Pria dan wanita Bisakah mereka berteman?
Sudah lebih dari 20 tahun sejak pemutaran perdana komedi romantis yang populer “Ketika Harry bertemu Sally”. Film blockbuster ini diingat karena menempatkan di atas meja pertanyaan yang selalu dipertanyakan: “¿Semoga wanita dan pria menjadi teman?”
Ada orang yang mengatakan tidak, bahwa pria dan wanita (heteroseksual, tentu saja) tidak akan pernah bisa menjadi teman sejati. Dan kesalahannya terletak pada hormon ... ¿Apa pengalaman Anda terkait dengan persahabatan antar jenis kelamin? Jawabannya tergantung pada mata pengamat.
Menurut sebuah penelitian Jurnal Hubungan Sosial dan Pribadi, disutradarai oleh April Bleske-Rechek (profesor Psikologi di Universitas Winconsin-Eau Claire) pada tahun 2012, pria lebih sering merasakan kemungkinan romantis dengan teman-teman mereka daripada wanita dengan teman-teman mereka. Studi ini juga mengungkapkan bahwa pria menunjukkan tingkat ketertarikan atau keinginan yang sama untuk membentuk hubungan romantis dengan teman-teman mereka, terlepas dari apakah mereka sudah terlibat dalam hubungan romantis dengan orang lain..

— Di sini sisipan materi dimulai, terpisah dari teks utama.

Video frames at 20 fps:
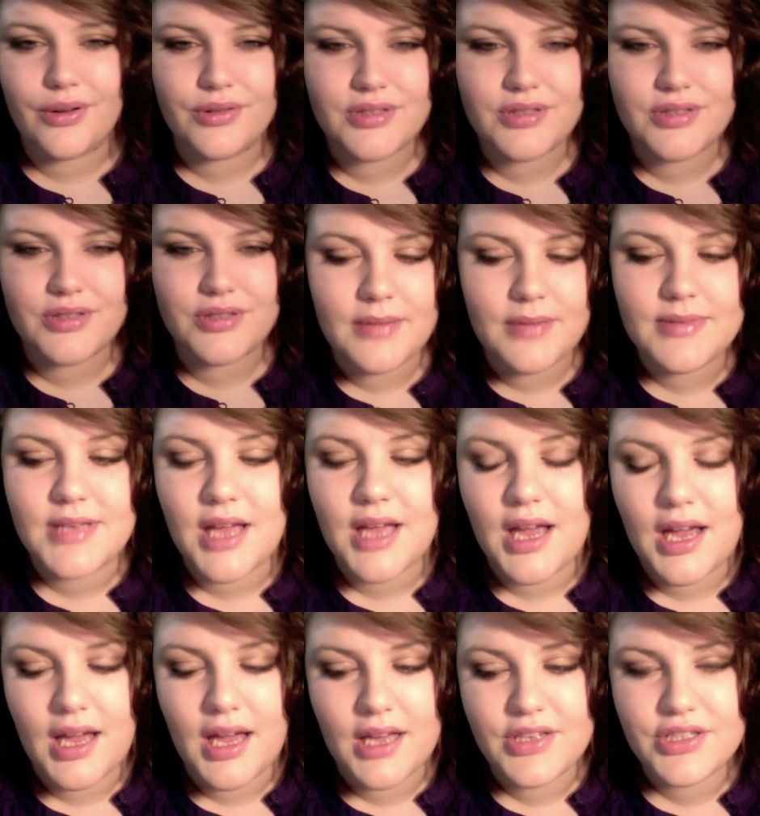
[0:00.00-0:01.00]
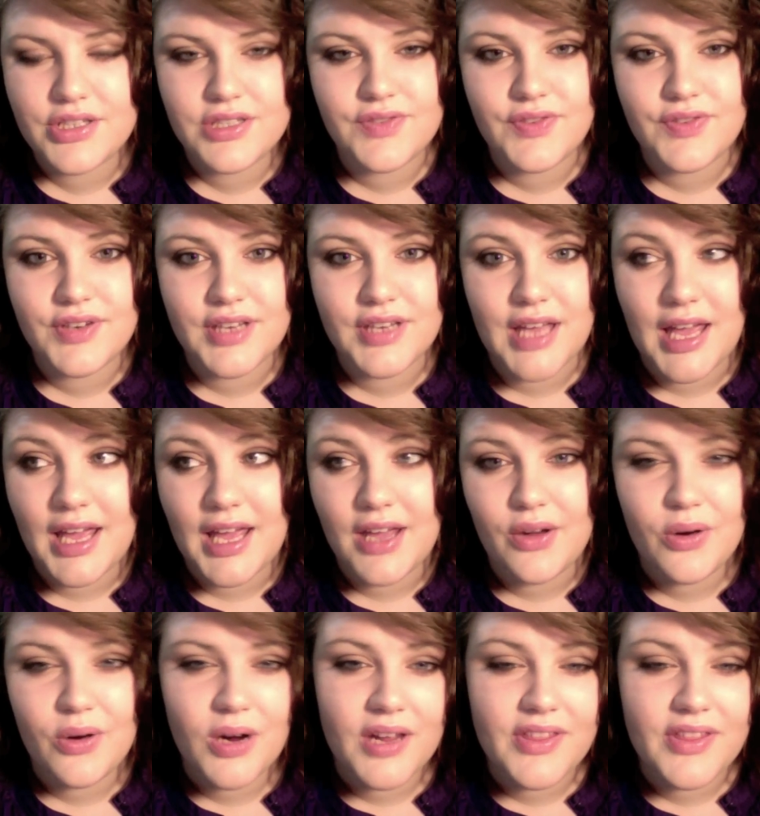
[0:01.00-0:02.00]
sometimes I just forget,
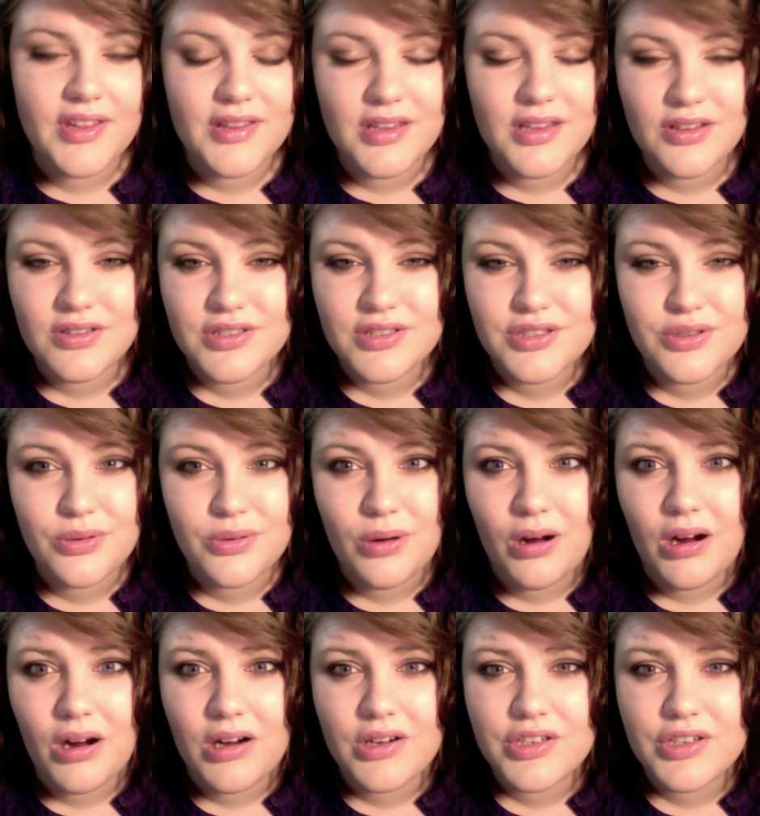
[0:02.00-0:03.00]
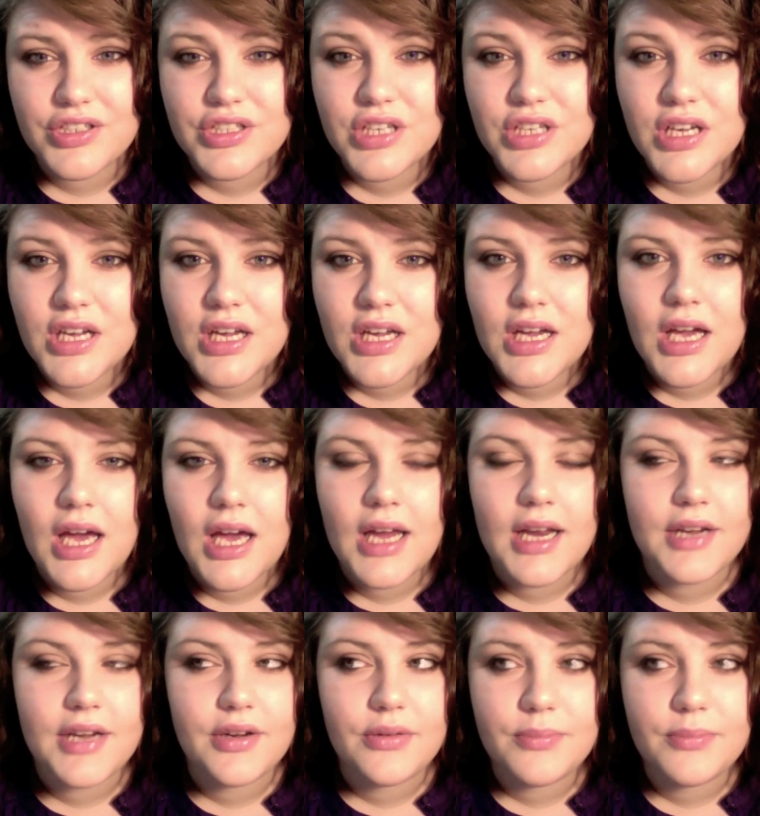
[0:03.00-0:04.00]
or I think they look too harsh,
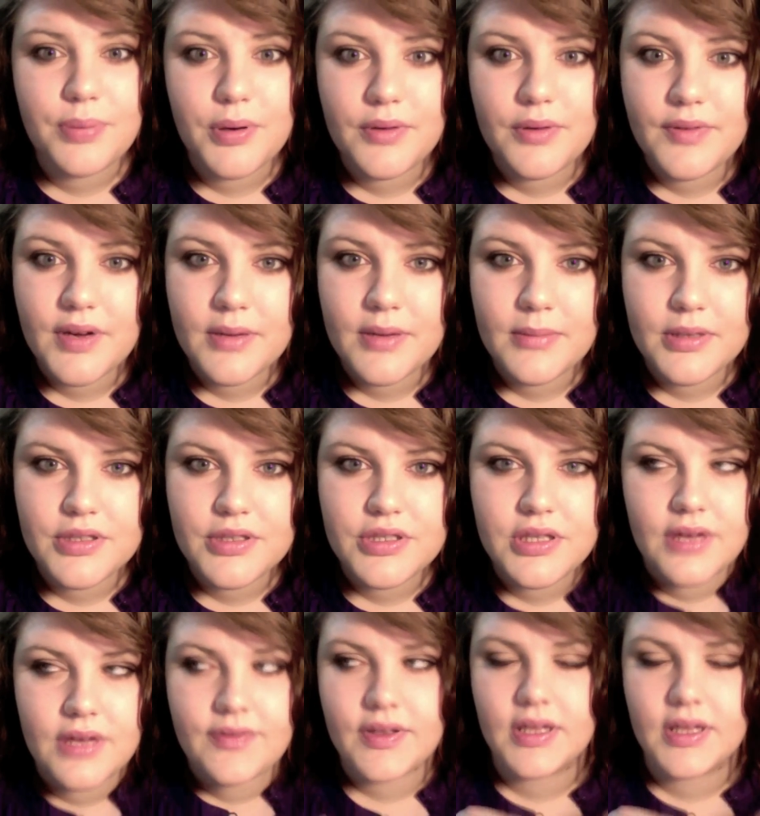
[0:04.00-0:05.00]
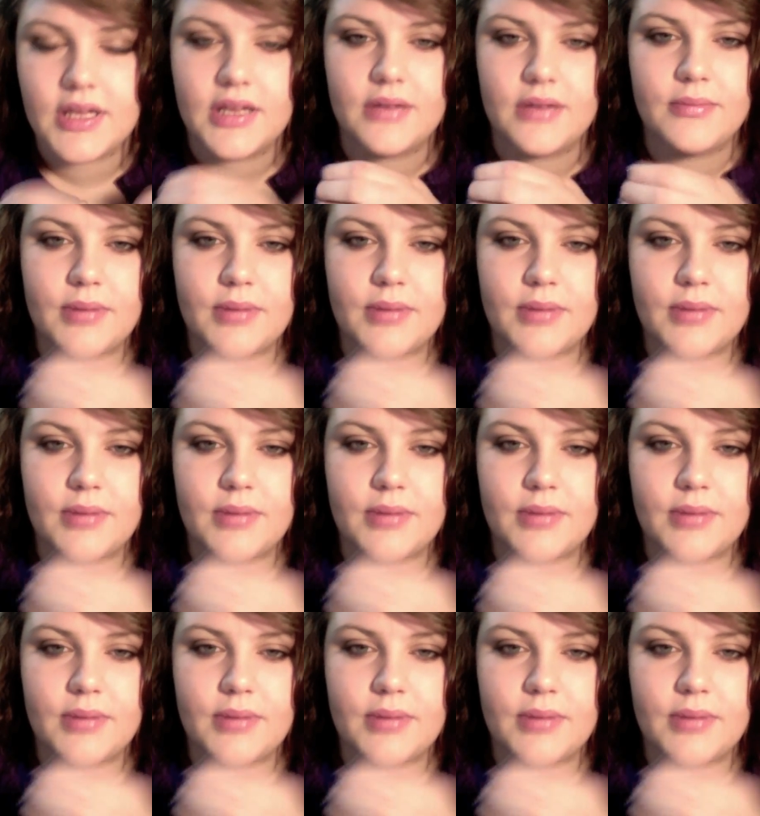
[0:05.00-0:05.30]
and I don't put very much stuff in,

¿Apa artinya ini? Itu Pria dan wanita mengevaluasi hubungan mereka dengan orang-orang dari lawan jenis dengan cara yang sangat berbeda. Menurut penelitian, dalam persahabatan yang khas antara seorang pria dan seorang wanita, pria melebih-lebihkan tingkat ketertarikan yang dimiliki temannya terhadapnya. Dan, sebaliknya, wanita itu meremehkan tingkat ketertarikan temannya terhadapnya. Jadi, kalau lelaki biasanya berpikir “Tentunya teman saya menginginkan lebih dari pertemanan platonis” dan jika wanita cenderung berpikir “Oh tidak, ini dan itu tidak menganggap saya seperti itu”, ¿berbagai pandangan yang berbeda tentang situasi yang sama dapat menjadi sumber dari begitu banyak kesalahpahaman, atau alasan mengapa begitu banyak wanita - tanpa disadari - memberi “harapan palsu” kepada teman-temannya?

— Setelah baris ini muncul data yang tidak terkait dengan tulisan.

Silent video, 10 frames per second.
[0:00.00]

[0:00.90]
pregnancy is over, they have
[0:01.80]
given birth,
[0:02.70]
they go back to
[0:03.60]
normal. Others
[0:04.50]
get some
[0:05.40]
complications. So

Salah satu faktor yang mungkin berkontribusi pada margin of error adalah ketakutan dan kecenderungan wanita untuk menyembunyikan sesuatu. Dalam penelitian ini, peserta diyakinkan bahwa jawaban mereka akan anonim dan rahasia. Selain itu, sebelum mengisi kuesioner, administrator studi meminta pasangan teman berjanji untuk tidak membahas jawaban mereka setelah mereka selesai. Diasumsikan bahwa, demi ilmu pengetahuan, semua peserta benar-benar jujur; namun, harus diakui bahwa ada tingkat rasa malu dalam mengakui kepada pihak ketiga bahwa seseorang tertarik pada temannya, meskipun dia merasa bahwa dia bukan miliknya. Jelas, kesombongan dan rasa malu dapat memengaruhi cara seseorang merespons.

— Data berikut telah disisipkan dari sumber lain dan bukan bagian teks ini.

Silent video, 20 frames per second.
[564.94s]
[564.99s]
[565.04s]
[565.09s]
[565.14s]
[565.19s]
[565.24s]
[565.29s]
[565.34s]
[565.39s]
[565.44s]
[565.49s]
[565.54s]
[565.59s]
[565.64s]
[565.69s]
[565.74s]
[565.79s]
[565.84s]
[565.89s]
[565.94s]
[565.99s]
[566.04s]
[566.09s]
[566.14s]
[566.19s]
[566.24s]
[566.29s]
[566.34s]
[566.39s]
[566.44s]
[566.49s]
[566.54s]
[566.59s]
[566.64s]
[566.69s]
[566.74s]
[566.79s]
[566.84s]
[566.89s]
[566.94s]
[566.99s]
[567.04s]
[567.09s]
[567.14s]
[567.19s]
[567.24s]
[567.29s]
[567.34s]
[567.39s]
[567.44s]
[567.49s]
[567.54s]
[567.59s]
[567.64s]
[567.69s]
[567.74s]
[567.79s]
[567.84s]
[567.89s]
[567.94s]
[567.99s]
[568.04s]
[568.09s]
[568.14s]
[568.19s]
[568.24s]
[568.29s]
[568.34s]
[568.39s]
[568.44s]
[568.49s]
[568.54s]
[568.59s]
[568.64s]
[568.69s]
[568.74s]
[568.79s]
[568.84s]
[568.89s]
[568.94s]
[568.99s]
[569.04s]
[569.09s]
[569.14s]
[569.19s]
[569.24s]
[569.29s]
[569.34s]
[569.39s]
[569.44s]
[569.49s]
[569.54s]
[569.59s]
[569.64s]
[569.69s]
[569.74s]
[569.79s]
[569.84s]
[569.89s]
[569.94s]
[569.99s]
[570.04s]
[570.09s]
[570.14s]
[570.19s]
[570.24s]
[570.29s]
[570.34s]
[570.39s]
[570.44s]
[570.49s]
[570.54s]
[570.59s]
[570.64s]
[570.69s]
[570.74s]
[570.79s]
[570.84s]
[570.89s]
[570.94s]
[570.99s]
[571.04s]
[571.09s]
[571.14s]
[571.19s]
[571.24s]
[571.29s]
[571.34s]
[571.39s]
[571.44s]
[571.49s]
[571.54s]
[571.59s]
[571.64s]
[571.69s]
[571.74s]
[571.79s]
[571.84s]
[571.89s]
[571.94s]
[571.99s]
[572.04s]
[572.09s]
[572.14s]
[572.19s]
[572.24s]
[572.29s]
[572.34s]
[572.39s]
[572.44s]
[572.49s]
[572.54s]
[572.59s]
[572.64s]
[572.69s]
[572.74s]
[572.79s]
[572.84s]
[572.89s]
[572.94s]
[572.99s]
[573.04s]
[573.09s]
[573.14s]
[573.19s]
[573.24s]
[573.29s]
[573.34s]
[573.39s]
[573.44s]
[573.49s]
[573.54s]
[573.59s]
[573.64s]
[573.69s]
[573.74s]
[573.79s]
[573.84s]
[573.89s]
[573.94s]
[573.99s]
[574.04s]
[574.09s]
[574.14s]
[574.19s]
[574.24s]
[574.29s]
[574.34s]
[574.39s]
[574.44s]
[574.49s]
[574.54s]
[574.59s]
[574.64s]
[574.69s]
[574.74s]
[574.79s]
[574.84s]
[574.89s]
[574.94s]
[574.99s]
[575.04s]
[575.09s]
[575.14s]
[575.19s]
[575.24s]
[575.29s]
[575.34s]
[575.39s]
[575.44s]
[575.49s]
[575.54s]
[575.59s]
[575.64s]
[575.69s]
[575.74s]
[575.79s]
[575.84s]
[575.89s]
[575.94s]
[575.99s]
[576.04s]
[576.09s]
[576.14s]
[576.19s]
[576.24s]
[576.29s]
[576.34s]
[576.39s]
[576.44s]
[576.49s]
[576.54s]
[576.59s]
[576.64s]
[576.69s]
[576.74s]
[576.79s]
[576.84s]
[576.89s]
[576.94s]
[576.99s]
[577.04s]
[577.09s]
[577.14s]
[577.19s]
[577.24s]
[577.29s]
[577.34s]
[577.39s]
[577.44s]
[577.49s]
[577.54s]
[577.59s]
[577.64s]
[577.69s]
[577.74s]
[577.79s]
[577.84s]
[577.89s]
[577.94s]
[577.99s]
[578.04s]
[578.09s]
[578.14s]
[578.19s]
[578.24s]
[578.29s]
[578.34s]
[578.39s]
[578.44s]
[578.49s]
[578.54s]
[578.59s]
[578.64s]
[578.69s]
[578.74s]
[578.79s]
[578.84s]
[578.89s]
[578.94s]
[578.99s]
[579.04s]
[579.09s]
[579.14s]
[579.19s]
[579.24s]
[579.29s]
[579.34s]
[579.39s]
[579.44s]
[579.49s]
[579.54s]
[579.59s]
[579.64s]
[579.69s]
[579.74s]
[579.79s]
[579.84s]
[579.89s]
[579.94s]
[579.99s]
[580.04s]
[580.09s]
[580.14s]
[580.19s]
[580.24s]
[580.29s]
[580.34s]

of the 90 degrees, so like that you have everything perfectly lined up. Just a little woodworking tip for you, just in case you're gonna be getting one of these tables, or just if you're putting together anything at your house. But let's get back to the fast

Menariknya, sepertinya begitu studi tersebut (dipimpin oleh April Bleske-Rechek) adalah satu-satunya yang dilakukan pada subjek ini. Namun,, Jesse Budd dan Patrick Romero, dua pembuat film muda, sampai pada kesimpulan yang sama: Pria dan wanita tidak bisa hanya berteman. Mereka mulai merekam video yang menunjukkan kebenaran argumen mereka. Meskipun jelas, jauh dari mengikuti metode yang ketat, tujuannya hanyalah mendokumentasikan survei informal di kalangan mahasiswa. Meski begitu, Sangat lucu untuk mengamati bagaimana gadis-gadis mulai dengan menegaskan bahwa ya, adalah mungkin untuk menjadi teman. Tetapi kemudian, ketika ditanya apakah teman-teman mereka tertarik pada mereka, mereka tersipu dan mengakui bahwa kemungkinan besar mereka akan melakukannya.. Jadi sebenarnya, ¿Persahabatan tidak murni Platonis?
Yang benar adalah bahwa tampaknya pria dan wanita kita harus menyesuaikan cara berpikir dan bertindak kita untuk mencapai persahabatan yang benar-benar tulus dan langgeng dengan seseorang dari lawan jenis.Akan menarik untuk melihat bagaimana teori-teori berevolusi dalam kaitannya dengan tema ini, seiring berjalannya waktu dan kesimpulan apa yang muncul setelah penelitian lebih lanjut yang menyelidiki persahabatan antara orang-orang dari lawan jenis.